Dataset entries:
************

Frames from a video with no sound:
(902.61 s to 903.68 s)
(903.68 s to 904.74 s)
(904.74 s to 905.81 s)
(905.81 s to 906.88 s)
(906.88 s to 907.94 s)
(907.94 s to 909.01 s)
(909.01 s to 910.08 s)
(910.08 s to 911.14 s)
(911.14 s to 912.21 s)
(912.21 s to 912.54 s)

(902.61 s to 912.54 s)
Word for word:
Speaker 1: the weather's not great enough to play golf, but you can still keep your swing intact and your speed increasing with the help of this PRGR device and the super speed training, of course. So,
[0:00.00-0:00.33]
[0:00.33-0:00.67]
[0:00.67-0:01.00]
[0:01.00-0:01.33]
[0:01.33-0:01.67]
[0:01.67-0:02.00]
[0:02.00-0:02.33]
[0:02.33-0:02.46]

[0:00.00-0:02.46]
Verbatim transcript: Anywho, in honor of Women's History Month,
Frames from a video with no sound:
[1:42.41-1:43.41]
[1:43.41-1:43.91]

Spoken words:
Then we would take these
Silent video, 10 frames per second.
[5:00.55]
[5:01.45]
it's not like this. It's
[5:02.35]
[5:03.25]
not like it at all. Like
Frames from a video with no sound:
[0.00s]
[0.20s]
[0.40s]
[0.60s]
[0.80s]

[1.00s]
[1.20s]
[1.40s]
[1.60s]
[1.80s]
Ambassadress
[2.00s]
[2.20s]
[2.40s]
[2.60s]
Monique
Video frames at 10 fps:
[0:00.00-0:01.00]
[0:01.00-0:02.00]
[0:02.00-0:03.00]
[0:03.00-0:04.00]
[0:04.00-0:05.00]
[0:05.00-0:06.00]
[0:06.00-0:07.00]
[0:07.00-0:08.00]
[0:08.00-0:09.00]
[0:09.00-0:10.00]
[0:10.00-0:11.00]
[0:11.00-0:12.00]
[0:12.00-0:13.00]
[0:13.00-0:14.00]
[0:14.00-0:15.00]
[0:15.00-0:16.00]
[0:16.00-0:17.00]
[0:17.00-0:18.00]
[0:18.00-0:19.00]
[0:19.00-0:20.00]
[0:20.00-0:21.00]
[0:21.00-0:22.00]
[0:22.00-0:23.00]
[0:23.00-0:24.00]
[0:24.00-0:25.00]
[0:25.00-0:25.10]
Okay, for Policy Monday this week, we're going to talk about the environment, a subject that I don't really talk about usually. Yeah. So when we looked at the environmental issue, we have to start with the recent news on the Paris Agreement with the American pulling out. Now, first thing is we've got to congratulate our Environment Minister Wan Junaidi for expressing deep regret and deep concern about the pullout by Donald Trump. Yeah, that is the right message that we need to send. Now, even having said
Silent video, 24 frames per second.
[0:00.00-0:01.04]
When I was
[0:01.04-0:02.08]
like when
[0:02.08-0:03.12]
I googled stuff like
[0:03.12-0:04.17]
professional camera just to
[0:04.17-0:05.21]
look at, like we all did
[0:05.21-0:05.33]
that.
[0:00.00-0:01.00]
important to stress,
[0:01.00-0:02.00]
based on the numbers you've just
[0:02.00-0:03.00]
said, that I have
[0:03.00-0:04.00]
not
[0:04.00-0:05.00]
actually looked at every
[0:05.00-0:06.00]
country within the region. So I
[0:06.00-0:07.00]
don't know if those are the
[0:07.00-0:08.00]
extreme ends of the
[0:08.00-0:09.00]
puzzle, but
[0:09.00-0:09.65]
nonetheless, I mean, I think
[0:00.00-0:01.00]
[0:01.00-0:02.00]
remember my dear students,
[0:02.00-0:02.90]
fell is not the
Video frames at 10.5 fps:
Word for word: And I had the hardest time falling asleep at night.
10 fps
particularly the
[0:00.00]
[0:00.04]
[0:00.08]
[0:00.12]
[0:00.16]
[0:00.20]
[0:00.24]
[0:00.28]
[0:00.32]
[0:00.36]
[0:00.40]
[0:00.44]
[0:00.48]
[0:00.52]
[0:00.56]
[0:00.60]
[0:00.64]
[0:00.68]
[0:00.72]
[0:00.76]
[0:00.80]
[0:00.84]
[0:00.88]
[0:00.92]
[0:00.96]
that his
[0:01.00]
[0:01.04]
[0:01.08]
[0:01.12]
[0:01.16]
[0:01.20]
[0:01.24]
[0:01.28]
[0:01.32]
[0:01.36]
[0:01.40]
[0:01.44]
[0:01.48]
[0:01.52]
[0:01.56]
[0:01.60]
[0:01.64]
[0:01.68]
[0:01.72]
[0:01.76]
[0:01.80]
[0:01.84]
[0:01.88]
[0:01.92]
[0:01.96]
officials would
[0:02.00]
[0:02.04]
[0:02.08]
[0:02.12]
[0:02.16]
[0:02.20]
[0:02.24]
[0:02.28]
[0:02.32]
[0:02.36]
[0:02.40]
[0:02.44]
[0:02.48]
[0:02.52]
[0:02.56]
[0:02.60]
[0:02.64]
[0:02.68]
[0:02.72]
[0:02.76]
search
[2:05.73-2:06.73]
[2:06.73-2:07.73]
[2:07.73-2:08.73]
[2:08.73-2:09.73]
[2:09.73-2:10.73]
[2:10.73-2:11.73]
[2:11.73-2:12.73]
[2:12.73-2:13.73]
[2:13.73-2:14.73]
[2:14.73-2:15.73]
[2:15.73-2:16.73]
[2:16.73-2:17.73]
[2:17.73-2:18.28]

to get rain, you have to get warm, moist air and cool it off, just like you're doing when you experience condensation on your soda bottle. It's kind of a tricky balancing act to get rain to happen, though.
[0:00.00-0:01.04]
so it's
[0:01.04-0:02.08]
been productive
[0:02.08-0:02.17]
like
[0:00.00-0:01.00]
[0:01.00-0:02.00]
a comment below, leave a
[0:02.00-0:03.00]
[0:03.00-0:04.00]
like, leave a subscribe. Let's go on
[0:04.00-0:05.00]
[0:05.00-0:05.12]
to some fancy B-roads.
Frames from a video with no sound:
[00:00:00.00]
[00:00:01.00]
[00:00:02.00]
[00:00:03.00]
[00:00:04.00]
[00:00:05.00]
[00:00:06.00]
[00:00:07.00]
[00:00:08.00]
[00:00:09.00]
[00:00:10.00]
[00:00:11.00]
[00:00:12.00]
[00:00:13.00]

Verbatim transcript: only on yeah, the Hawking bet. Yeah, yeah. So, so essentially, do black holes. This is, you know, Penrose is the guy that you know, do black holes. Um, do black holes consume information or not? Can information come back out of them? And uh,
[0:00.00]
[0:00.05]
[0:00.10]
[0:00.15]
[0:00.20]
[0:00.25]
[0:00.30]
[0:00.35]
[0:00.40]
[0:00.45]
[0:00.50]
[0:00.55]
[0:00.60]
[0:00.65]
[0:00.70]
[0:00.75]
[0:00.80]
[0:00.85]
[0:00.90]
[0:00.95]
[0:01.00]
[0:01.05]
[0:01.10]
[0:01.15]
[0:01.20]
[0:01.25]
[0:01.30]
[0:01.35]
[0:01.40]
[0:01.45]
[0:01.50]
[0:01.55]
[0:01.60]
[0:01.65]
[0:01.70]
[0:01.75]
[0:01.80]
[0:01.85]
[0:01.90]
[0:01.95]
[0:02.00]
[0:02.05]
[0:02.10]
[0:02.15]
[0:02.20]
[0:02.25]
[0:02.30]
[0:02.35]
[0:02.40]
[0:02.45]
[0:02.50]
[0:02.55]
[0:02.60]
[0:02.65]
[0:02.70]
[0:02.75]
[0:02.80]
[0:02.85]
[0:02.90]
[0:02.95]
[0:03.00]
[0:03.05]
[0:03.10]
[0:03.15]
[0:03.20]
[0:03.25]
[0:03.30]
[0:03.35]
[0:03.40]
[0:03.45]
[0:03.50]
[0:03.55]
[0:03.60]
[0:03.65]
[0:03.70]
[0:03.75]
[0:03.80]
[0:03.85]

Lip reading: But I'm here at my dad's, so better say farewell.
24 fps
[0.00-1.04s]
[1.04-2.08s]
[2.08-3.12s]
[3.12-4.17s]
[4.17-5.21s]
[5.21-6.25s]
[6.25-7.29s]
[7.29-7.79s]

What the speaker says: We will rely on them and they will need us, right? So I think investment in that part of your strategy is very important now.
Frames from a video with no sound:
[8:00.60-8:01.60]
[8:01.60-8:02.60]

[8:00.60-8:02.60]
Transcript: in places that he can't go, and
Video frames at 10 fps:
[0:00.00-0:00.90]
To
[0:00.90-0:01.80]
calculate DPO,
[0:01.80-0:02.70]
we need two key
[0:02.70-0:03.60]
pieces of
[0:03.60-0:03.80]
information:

************

State the number of lines in the data above containing the string "Verbatim" and nothing more.

Written answer — 2